In this example, we create a pandas DataFrame with a column 'array' that stores a 2D array. We then use the iterrows() method to iterate through each row of the DataFrame. Within the loop, we access the 2D array stored in the DataFrame and iterate through its elements to perform any desired operations.

What is the default behavior of pandas when performing arithmetic operations on two lists that store 2d arrays?

When performing arithmetic operations on two lists that store 2d arrays in pandas, the default behavior is to align the arrays based on their indices. This means that the arithmetic operation will be applied element-wise to pairs of arrays with the same index position. If an array does not have a corresponding array in the other list, pandas will fill the missing values with NaN (Not a Number).

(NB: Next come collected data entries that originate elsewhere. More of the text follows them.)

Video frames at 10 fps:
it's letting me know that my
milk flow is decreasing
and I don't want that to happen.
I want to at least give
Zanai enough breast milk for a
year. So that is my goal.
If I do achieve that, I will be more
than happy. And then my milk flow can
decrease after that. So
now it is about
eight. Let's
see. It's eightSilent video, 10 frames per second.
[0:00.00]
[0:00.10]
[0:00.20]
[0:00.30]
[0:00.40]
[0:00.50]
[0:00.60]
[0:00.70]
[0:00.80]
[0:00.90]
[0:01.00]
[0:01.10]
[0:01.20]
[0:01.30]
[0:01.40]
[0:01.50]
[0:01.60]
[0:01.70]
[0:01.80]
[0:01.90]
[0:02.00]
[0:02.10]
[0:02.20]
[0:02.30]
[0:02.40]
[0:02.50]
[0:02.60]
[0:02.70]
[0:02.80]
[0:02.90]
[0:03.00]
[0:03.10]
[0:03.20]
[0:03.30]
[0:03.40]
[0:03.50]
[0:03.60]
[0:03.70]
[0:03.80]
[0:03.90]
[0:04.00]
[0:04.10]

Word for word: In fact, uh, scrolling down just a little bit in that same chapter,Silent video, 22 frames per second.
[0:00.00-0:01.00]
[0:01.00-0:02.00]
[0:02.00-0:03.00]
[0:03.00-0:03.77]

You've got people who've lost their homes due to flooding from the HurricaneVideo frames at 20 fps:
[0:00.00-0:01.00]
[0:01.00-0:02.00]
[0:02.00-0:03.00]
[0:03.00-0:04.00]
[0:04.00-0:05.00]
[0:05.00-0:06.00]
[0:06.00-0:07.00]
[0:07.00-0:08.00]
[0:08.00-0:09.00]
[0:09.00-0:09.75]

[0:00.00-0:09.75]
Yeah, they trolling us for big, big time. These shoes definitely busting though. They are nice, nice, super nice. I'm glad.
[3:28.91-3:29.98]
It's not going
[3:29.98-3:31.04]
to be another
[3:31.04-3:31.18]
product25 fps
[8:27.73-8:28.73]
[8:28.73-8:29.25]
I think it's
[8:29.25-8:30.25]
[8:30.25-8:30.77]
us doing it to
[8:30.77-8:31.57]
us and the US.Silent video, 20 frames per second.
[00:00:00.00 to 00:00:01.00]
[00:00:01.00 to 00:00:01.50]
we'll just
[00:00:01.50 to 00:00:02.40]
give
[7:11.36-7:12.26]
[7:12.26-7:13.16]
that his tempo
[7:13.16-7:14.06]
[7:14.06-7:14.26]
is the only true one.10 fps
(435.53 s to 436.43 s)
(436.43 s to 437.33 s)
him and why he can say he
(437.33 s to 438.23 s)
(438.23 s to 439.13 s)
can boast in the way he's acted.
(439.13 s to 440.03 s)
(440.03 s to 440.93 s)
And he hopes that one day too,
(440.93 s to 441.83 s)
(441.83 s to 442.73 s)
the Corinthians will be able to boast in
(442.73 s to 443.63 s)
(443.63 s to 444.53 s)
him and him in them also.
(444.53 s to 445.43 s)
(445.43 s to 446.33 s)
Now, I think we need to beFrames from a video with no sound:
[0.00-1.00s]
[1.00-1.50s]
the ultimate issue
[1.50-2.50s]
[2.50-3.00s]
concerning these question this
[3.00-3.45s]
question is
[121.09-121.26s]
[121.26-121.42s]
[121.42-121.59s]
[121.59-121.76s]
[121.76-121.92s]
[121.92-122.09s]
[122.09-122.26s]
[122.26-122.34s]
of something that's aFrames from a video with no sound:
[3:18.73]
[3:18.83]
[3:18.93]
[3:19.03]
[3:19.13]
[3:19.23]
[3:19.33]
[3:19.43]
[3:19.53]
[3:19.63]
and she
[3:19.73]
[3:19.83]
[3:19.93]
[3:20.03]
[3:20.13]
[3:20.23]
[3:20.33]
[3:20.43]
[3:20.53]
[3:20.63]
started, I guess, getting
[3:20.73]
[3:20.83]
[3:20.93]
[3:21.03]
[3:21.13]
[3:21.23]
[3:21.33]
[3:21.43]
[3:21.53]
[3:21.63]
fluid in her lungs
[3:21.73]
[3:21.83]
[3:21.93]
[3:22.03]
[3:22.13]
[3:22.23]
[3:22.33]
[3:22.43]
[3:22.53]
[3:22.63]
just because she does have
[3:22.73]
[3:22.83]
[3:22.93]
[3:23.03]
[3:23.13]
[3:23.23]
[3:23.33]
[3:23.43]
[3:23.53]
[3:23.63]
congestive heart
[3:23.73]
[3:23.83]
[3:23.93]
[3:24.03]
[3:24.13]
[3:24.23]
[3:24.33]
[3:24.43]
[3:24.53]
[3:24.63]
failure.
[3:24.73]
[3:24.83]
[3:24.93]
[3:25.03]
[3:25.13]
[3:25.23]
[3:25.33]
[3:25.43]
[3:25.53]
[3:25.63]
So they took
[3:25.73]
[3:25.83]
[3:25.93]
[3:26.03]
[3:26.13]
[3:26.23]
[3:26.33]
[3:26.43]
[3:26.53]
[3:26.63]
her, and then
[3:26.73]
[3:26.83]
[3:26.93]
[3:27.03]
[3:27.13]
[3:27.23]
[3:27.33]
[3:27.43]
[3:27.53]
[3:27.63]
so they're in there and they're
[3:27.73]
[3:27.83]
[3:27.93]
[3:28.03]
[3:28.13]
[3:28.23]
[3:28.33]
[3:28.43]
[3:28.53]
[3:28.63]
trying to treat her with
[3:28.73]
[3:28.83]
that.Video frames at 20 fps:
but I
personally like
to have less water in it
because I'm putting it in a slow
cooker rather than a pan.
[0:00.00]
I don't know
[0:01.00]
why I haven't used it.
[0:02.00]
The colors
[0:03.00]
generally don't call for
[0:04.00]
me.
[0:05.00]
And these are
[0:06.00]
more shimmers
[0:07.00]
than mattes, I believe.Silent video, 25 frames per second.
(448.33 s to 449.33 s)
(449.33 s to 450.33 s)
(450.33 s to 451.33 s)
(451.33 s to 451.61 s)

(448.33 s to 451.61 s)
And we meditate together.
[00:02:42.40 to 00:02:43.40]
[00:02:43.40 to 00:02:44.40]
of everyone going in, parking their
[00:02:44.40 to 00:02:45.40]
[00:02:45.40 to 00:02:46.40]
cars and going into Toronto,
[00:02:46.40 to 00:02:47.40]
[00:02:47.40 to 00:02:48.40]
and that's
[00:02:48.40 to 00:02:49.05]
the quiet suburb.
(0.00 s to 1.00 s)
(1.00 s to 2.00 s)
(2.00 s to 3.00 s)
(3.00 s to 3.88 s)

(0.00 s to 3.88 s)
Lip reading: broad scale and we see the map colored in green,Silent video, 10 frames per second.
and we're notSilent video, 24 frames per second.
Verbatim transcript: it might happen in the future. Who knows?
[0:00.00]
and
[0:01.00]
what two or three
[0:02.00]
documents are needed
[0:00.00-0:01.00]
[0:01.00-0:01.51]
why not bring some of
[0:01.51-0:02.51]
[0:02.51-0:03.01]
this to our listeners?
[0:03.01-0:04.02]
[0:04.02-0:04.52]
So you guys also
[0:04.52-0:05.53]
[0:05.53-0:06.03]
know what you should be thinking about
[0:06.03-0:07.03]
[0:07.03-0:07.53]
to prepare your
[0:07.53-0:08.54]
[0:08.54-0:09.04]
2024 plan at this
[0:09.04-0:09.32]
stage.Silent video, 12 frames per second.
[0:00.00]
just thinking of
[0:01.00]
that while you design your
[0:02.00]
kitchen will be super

What is the difference between a pandas list and a numpy array for storing a 2d array?

The main difference between a pandas list and a numpy array for storing a 2D array lies in their underlying data structures and functionality.

  1. Data structure:
  • Pandas list: A pandas DataFrame is a two-dimensional size-mutable, heterogeneous data structure with labeled axes (rows and columns) similar to a spreadsheet or SQL table.
  • Numpy array: A numpy array is a grid of values, all of the same type, indexed by a tuple of nonnegative integers. It doesn't have labeled axes like a pandas DataFrame.
  1. Functionality:
  • Pandas list: Pandas DataFrames offer a wide range of data manipulation and analysis functionalities, including data alignment, merging, reshaping, slicing, groupby, and many others. It's commonly used for handling data in a tabular format and offers a higher level of abstraction compared to numpy arrays.
  • Numpy array: Numpy arrays are optimized for numerical computations and offer a broad range of mathematical functions for performing array operations. Numpy arrays are more efficient for numerical computations compared to pandas DataFrames.

In summary, pandas lists (DataFrames) are more suitable for data manipulation and analysis tasks involving tabular data, whereas numpy arrays are more efficient for numerical computations and mathematical operations. The choice between the two will depend on the specific requirements and nature of the data being dealt with.